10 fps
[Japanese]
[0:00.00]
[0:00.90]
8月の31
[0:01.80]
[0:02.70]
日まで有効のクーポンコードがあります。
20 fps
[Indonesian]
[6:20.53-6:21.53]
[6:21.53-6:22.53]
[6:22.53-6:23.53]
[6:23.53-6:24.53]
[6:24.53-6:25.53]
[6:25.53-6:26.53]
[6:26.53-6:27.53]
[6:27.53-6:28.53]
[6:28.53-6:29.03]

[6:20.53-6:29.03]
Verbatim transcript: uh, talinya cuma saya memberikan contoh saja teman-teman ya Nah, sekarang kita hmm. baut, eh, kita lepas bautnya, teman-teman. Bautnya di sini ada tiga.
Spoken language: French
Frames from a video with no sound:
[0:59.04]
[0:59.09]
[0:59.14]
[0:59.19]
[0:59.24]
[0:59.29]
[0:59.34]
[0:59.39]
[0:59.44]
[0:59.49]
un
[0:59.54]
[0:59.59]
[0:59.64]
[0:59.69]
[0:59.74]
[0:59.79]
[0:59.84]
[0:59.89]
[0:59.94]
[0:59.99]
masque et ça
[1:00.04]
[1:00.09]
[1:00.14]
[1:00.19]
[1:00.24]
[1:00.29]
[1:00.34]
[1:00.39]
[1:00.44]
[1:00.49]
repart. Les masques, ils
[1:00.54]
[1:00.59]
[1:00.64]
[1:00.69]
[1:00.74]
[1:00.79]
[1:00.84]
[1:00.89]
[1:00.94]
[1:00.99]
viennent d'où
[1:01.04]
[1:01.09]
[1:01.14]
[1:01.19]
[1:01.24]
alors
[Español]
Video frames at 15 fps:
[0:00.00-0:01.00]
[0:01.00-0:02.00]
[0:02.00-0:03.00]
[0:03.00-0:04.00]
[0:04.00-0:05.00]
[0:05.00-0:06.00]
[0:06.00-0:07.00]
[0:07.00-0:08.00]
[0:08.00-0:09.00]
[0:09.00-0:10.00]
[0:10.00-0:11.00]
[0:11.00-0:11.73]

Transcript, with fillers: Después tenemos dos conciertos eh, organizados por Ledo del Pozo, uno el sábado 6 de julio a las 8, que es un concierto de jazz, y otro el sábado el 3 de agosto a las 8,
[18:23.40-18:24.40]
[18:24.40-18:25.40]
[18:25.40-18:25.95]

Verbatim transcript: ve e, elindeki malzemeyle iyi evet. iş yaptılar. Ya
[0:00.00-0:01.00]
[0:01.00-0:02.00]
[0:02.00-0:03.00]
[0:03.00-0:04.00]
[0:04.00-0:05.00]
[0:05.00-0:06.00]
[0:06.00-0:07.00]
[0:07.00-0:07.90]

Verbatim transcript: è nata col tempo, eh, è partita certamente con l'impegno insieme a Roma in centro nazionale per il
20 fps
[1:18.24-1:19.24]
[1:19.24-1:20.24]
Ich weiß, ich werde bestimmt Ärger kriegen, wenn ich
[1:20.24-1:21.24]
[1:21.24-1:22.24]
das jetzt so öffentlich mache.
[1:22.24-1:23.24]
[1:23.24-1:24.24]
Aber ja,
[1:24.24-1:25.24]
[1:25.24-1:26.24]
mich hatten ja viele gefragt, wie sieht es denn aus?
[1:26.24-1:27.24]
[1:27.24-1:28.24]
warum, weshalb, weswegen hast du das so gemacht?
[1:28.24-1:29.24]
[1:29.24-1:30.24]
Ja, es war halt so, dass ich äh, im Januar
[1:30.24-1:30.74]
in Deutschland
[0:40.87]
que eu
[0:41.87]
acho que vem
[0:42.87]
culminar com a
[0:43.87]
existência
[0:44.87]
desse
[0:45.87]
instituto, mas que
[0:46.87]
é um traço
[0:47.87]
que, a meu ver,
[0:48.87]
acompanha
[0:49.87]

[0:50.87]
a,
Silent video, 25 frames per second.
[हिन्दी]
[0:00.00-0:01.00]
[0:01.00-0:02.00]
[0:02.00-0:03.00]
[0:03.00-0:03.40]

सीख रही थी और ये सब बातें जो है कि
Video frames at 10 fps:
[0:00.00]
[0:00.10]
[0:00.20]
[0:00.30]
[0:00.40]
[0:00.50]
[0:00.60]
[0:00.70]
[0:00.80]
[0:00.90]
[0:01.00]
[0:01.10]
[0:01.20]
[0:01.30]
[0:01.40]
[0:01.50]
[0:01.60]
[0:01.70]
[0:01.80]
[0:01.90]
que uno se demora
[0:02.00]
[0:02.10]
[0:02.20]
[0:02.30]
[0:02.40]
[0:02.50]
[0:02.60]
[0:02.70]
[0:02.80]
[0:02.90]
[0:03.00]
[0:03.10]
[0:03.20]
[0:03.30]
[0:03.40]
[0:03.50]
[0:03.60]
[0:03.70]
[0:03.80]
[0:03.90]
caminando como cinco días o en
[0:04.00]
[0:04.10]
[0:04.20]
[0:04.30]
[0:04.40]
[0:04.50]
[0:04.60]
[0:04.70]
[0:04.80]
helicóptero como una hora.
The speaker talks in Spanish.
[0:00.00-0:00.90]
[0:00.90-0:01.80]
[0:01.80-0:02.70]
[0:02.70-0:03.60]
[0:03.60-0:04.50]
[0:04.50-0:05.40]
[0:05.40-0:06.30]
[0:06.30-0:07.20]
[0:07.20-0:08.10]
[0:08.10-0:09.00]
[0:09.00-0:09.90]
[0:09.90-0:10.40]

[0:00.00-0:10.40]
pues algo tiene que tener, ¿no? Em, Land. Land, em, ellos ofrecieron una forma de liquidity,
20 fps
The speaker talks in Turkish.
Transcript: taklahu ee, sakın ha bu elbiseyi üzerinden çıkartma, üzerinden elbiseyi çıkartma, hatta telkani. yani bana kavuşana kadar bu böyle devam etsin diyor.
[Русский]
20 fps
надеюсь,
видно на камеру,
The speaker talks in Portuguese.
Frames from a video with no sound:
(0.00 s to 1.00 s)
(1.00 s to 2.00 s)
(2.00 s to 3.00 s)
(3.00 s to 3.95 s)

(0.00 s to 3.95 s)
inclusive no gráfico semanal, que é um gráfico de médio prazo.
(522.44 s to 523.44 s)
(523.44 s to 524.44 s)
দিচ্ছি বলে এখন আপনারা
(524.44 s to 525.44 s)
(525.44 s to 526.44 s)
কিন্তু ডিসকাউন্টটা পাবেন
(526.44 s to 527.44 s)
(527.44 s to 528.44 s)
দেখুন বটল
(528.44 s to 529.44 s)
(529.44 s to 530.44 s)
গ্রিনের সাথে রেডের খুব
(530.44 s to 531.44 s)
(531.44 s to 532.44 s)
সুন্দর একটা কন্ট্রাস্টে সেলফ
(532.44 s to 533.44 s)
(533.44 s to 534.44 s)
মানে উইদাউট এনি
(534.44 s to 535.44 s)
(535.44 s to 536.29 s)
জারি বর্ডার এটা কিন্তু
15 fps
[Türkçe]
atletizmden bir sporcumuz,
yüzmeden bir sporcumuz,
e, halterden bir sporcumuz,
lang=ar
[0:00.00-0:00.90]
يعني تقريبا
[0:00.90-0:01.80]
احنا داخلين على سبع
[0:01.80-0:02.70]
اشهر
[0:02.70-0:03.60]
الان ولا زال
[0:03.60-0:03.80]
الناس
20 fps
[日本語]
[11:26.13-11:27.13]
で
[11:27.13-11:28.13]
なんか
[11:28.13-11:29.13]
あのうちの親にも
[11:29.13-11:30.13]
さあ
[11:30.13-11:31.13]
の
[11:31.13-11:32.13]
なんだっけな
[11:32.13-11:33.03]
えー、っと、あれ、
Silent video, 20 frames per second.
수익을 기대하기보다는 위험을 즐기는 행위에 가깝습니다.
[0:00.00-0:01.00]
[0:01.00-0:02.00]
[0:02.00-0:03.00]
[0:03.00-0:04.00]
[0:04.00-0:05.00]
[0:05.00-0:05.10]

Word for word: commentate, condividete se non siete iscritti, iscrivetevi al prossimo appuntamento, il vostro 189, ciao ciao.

○ ○ ○ ○ ○ ○ ○

Using the entries shown above, reproduce verbatim the lines from the line bearing "[6:22.53-6:23.53]" to the line bearing "[1:18.24-1:19.24]", inclusive.

(Task output):
[6:22.53-6:23.53]
[6:23.53-6:24.53]
[6:24.53-6:25.53]
[6:25.53-6:26.53]
[6:26.53-6:27.53]
[6:27.53-6:28.53]
[6:28.53-6:29.03]

[6:20.53-6:29.03]
Verbatim transcript: uh, talinya cuma saya memberikan contoh saja teman-teman ya Nah, sekarang kita hmm. baut, eh, kita lepas bautnya, teman-teman. Bautnya di sini ada tiga.
Spoken language: French
Frames from a video with no sound:
[0:59.04]
[0:59.09]
[0:59.14]
[0:59.19]
[0:59.24]
[0:59.29]
[0:59.34]
[0:59.39]
[0:59.44]
[0:59.49]
un
[0:59.54]
[0:59.59]
[0:59.64]
[0:59.69]
[0:59.74]
[0:59.79]
[0:59.84]
[0:59.89]
[0:59.94]
[0:59.99]
masque et ça
[1:00.04]
[1:00.09]
[1:00.14]
[1:00.19]
[1:00.24]
[1:00.29]
[1:00.34]
[1:00.39]
[1:00.44]
[1:00.49]
repart. Les masques, ils
[1:00.54]
[1:00.59]
[1:00.64]
[1:00.69]
[1:00.74]
[1:00.79]
[1:00.84]
[1:00.89]
[1:00.94]
[1:00.99]
viennent d'où
[1:01.04]
[1:01.09]
[1:01.14]
[1:01.19]
[1:01.24]
alors
[Español]
Video frames at 15 fps:
[0:00.00-0:01.00]
[0:01.00-0:02.00]
[0:02.00-0:03.00]
[0:03.00-0:04.00]
[0:04.00-0:05.00]
[0:05.00-0:06.00]
[0:06.00-0:07.00]
[0:07.00-0:08.00]
[0:08.00-0:09.00]
[0:09.00-0:10.00]
[0:10.00-0:11.00]
[0:11.00-0:11.73]

Transcript, with fillers: Después tenemos dos conciertos eh, organizados por Ledo del Pozo, uno el sábado 6 de julio a las 8, que es un concierto de jazz, y otro el sábado el 3 de agosto a las 8,
[18:23.40-18:24.40]
[18:24.40-18:25.40]
[18:25.40-18:25.95]

Verbatim transcript: ve e, elindeki malzemeyle iyi evet. iş yaptılar. Ya
[0:00.00-0:01.00]
[0:01.00-0:02.00]
[0:02.00-0:03.00]
[0:03.00-0:04.00]
[0:04.00-0:05.00]
[0:05.00-0:06.00]
[0:06.00-0:07.00]
[0:07.00-0:07.90]

Verbatim transcript: è nata col tempo, eh, è partita certamente con l'impegno insieme a Roma in centro nazionale per il
20 fps
[1:18.24-1:19.24]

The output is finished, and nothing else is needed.